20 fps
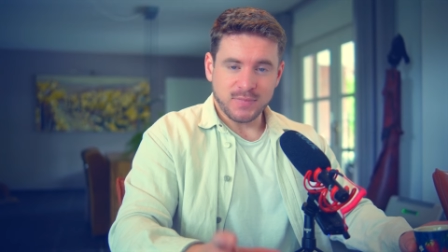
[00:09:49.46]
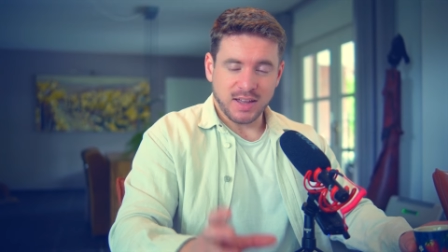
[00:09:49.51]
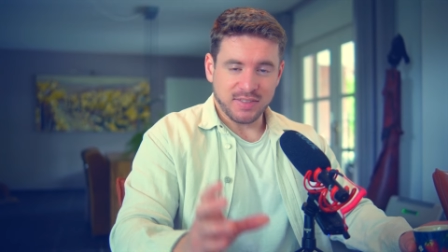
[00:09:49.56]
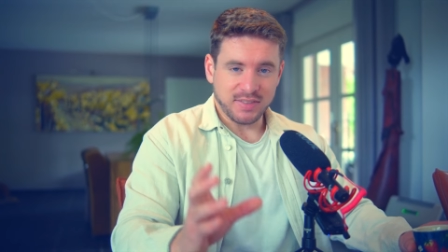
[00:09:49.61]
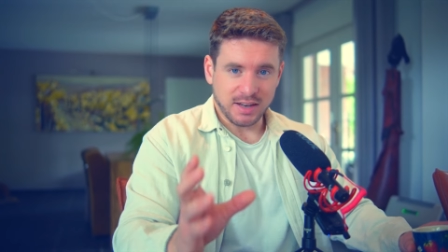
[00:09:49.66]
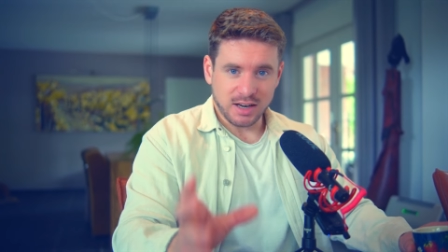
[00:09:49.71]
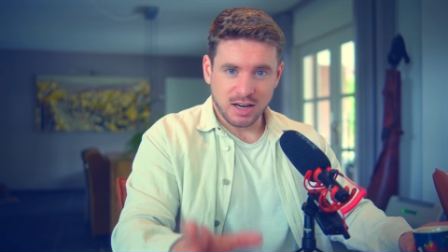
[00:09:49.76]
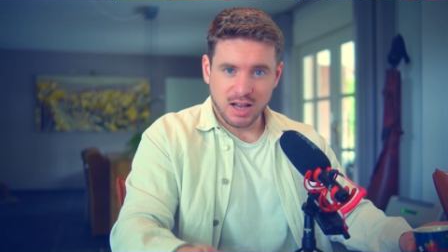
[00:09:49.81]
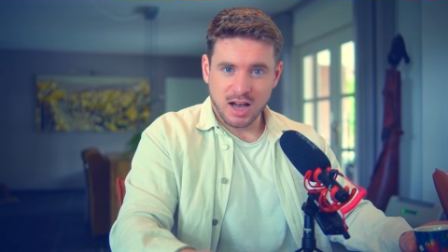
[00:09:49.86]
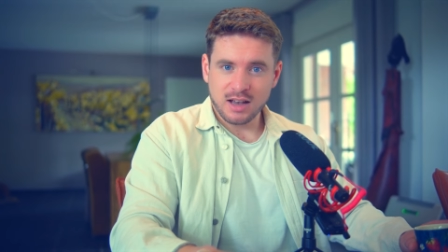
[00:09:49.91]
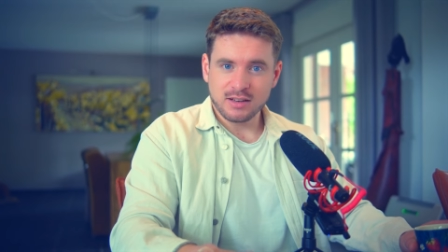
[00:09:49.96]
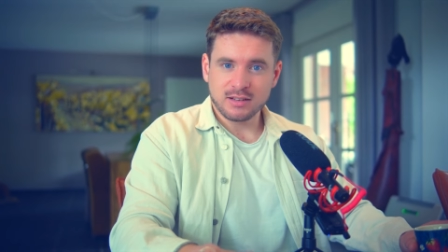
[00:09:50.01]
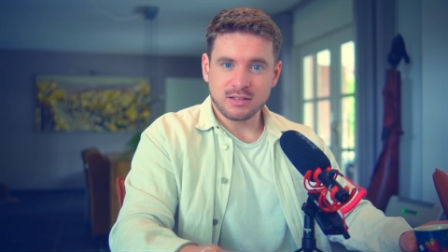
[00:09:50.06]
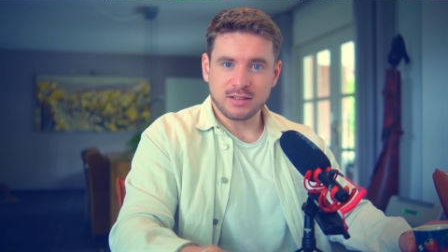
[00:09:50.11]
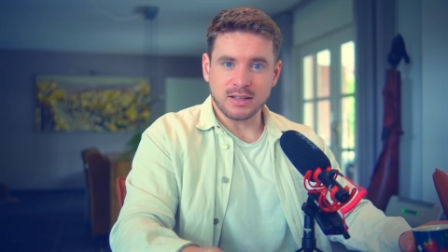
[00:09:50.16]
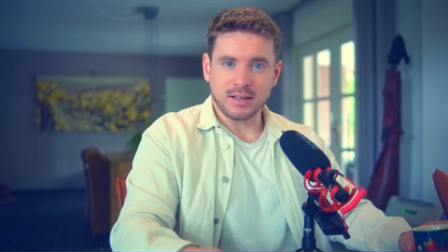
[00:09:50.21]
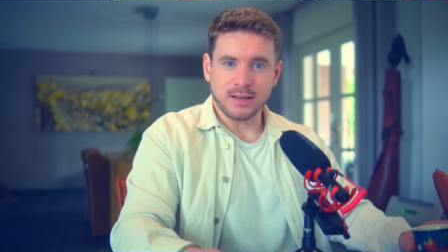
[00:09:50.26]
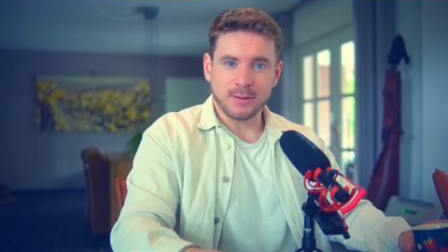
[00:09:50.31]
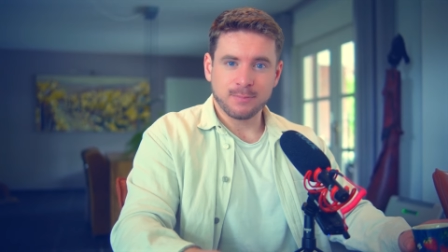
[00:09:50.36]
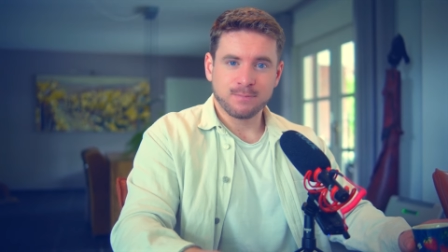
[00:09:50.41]
And then
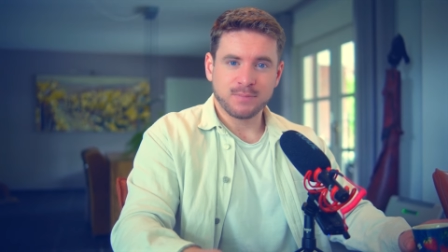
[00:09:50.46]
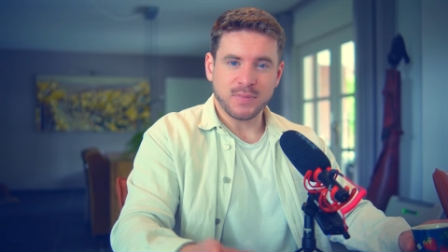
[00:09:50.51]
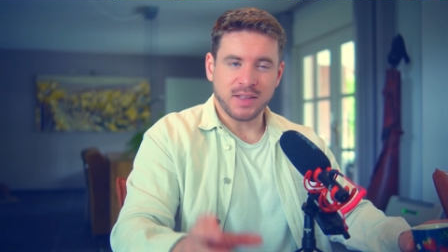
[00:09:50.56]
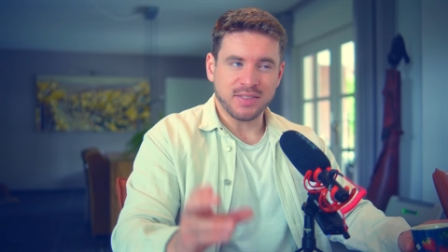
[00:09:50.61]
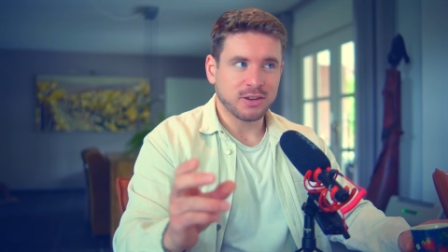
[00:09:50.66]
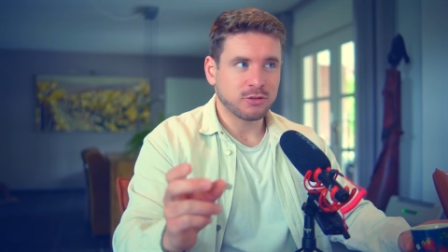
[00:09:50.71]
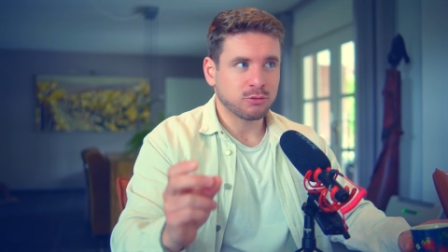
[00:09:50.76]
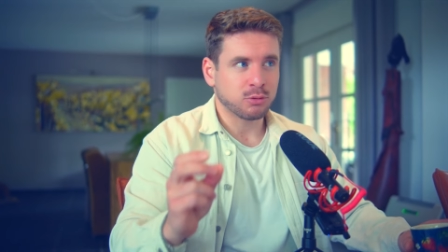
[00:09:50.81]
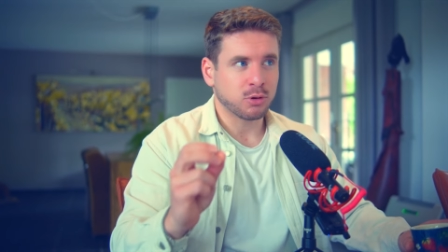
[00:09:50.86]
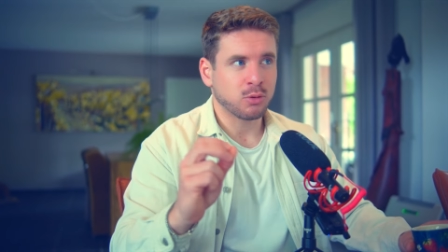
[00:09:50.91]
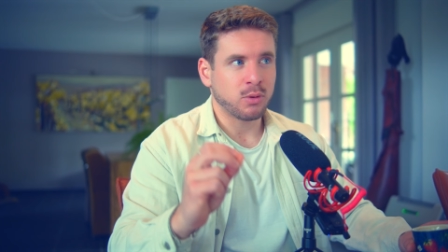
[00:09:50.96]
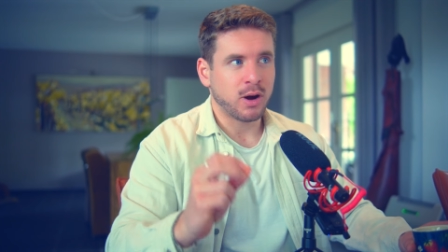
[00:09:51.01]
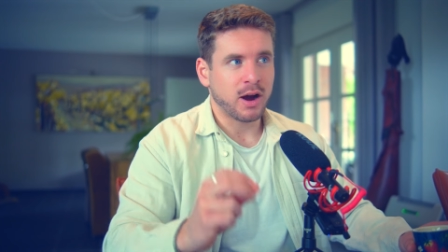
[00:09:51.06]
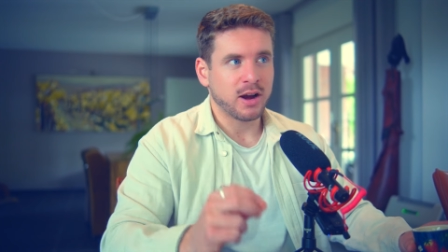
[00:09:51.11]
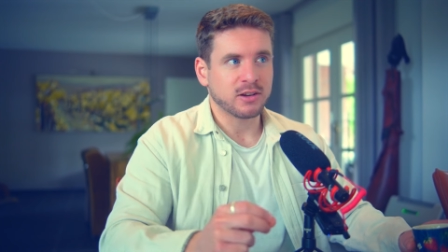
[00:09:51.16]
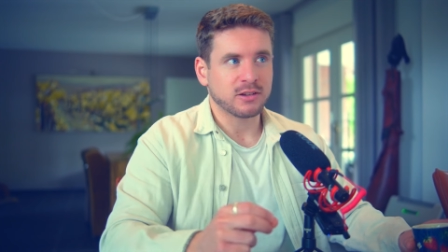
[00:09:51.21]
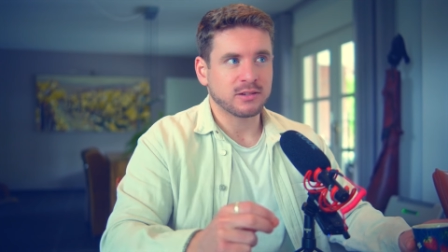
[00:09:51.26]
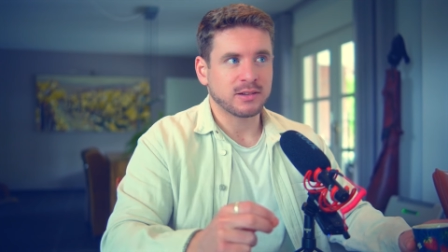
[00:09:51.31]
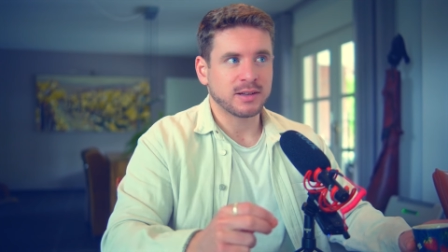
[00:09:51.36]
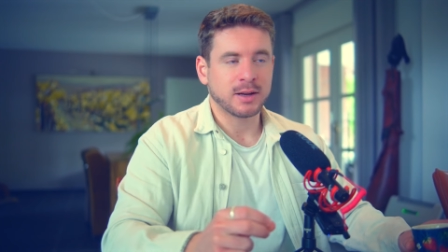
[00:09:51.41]
lastly, and this
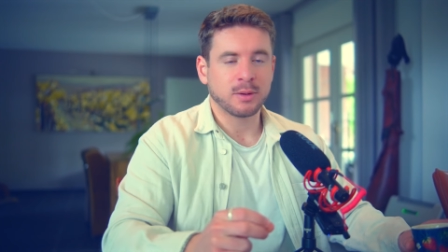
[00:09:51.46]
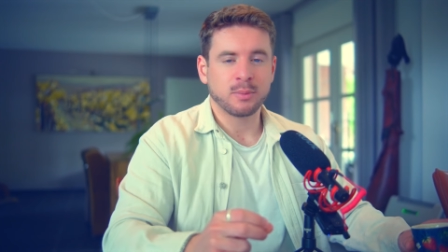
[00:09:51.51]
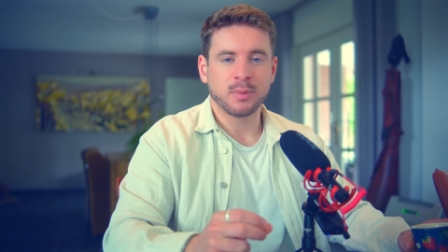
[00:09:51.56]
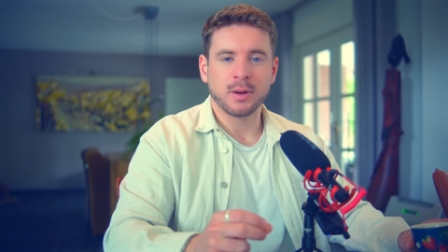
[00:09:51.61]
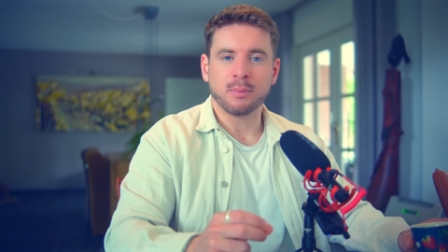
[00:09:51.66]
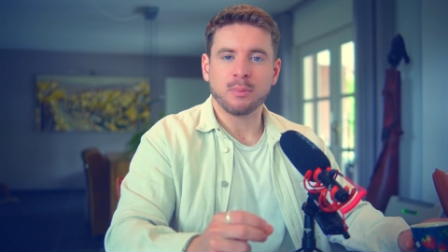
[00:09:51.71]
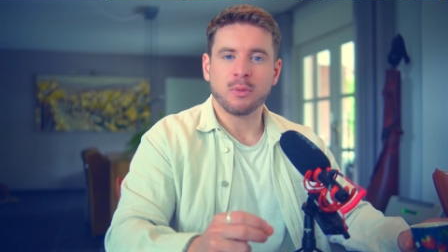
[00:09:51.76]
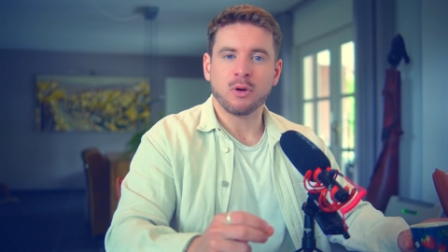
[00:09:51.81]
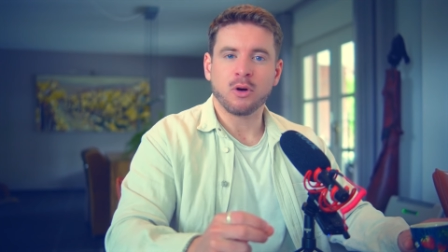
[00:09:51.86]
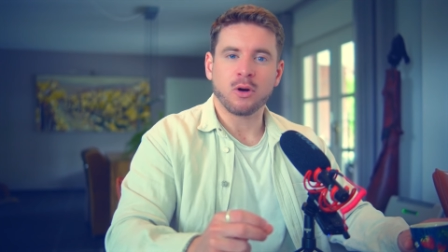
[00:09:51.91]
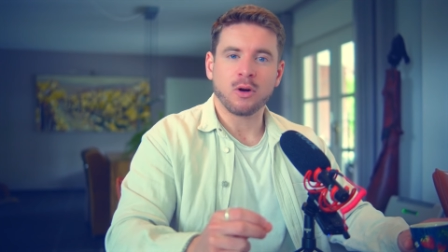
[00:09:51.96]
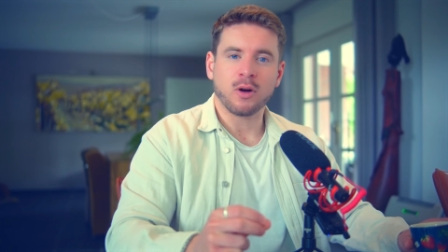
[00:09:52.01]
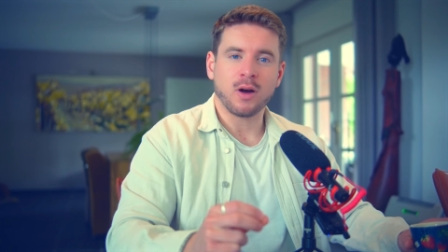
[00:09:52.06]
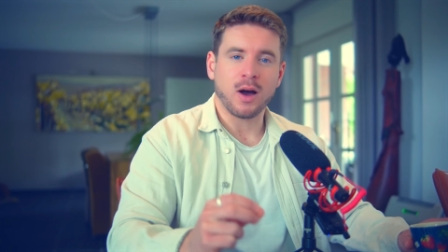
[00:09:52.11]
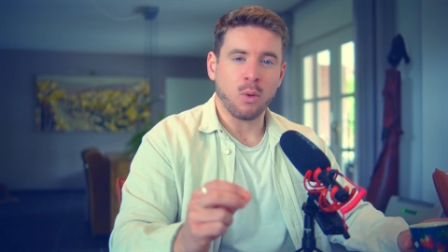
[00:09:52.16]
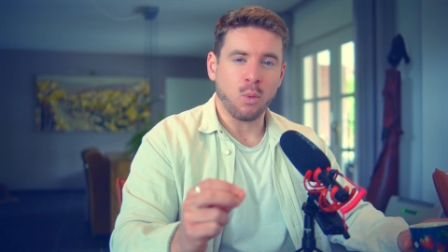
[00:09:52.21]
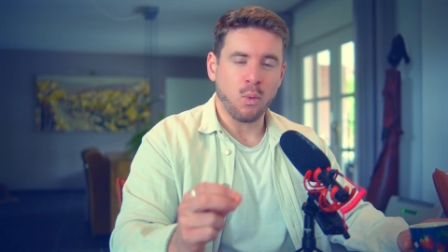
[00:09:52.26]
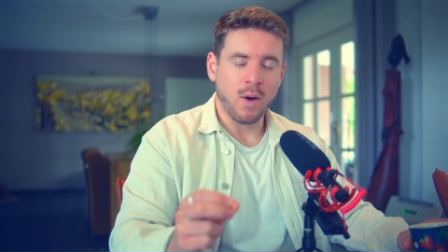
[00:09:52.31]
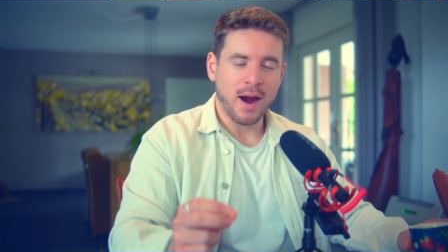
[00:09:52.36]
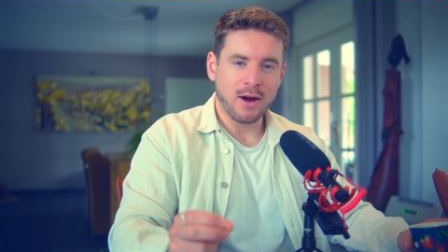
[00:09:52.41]
requires a little bit more
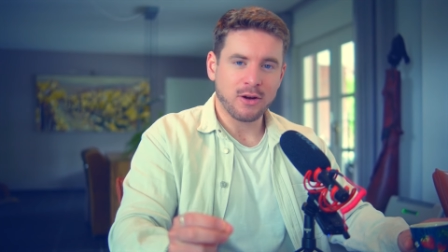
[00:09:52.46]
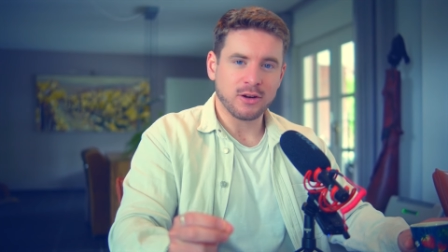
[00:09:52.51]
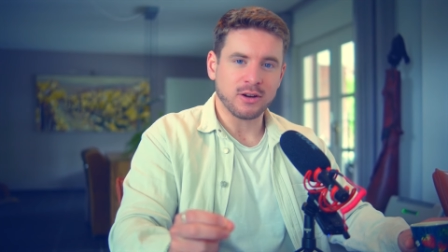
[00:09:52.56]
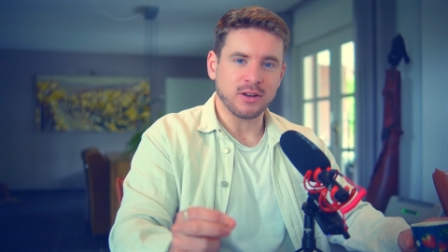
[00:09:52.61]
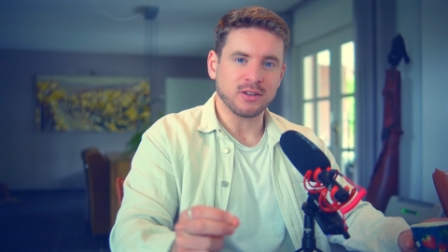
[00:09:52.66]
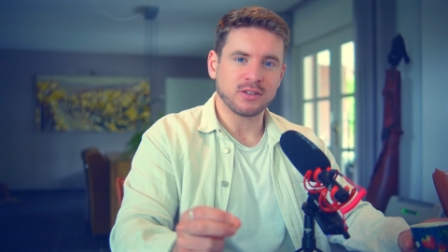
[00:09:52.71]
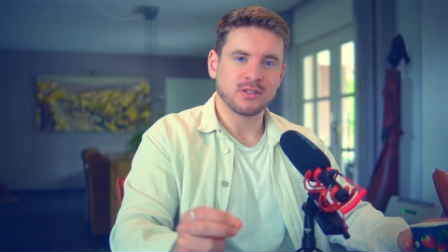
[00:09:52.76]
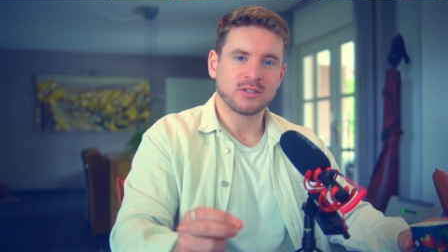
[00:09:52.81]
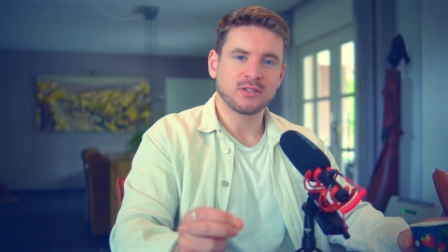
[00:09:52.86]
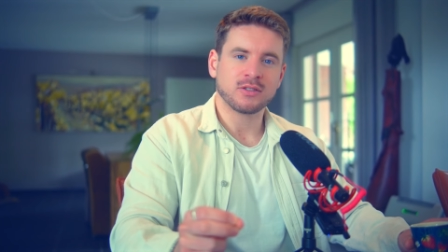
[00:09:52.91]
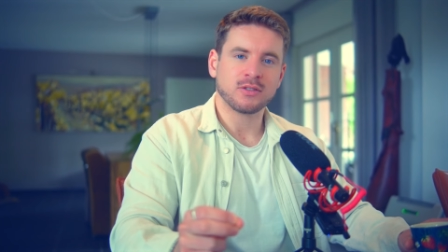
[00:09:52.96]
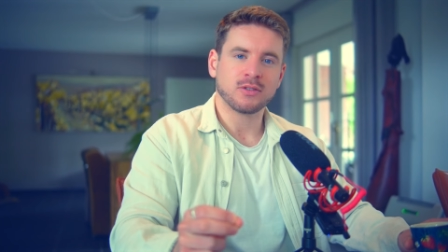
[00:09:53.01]
awareness,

+ + + + + + +

What is required:
Word for word, repeat all of the entries above, leaving out the pictures.

Exercise output:
20 fps
[00:09:49.46]
[00:09:49.51]
[00:09:49.56]
[00:09:49.61]
[00:09:49.66]
[00:09:49.71]
[00:09:49.76]
[00:09:49.81]
[00:09:49.86]
[00:09:49.91]
[00:09:49.96]
[00:09:50.01]
[00:09:50.06]
[00:09:50.11]
[00:09:50.16]
[00:09:50.21]
[00:09:50.26]
[00:09:50.31]
[00:09:50.36]
[00:09:50.41]
And then
[00:09:50.46]
[00:09:50.51]
[00:09:50.56]
[00:09:50.61]
[00:09:50.66]
[00:09:50.71]
[00:09:50.76]
[00:09:50.81]
[00:09:50.86]
[00:09:50.91]
[00:09:50.96]
[00:09:51.01]
[00:09:51.06]
[00:09:51.11]
[00:09:51.16]
[00:09:51.21]
[00:09:51.26]
[00:09:51.31]
[00:09:51.36]
[00:09:51.41]
lastly, and this
[00:09:51.46]
[00:09:51.51]
[00:09:51.56]
[00:09:51.61]
[00:09:51.66]
[00:09:51.71]
[00:09:51.76]
[00:09:51.81]
[00:09:51.86]
[00:09:51.91]
[00:09:51.96]
[00:09:52.01]
[00:09:52.06]
[00:09:52.11]
[00:09:52.16]
[00:09:52.21]
[00:09:52.26]
[00:09:52.31]
[00:09:52.36]
[00:09:52.41]
requires a little bit more
[00:09:52.46]
[00:09:52.51]
[00:09:52.56]
[00:09:52.61]
[00:09:52.66]
[00:09:52.71]
[00:09:52.76]
[00:09:52.81]
[00:09:52.86]
[00:09:52.91]
[00:09:52.96]
[00:09:53.01]
awareness,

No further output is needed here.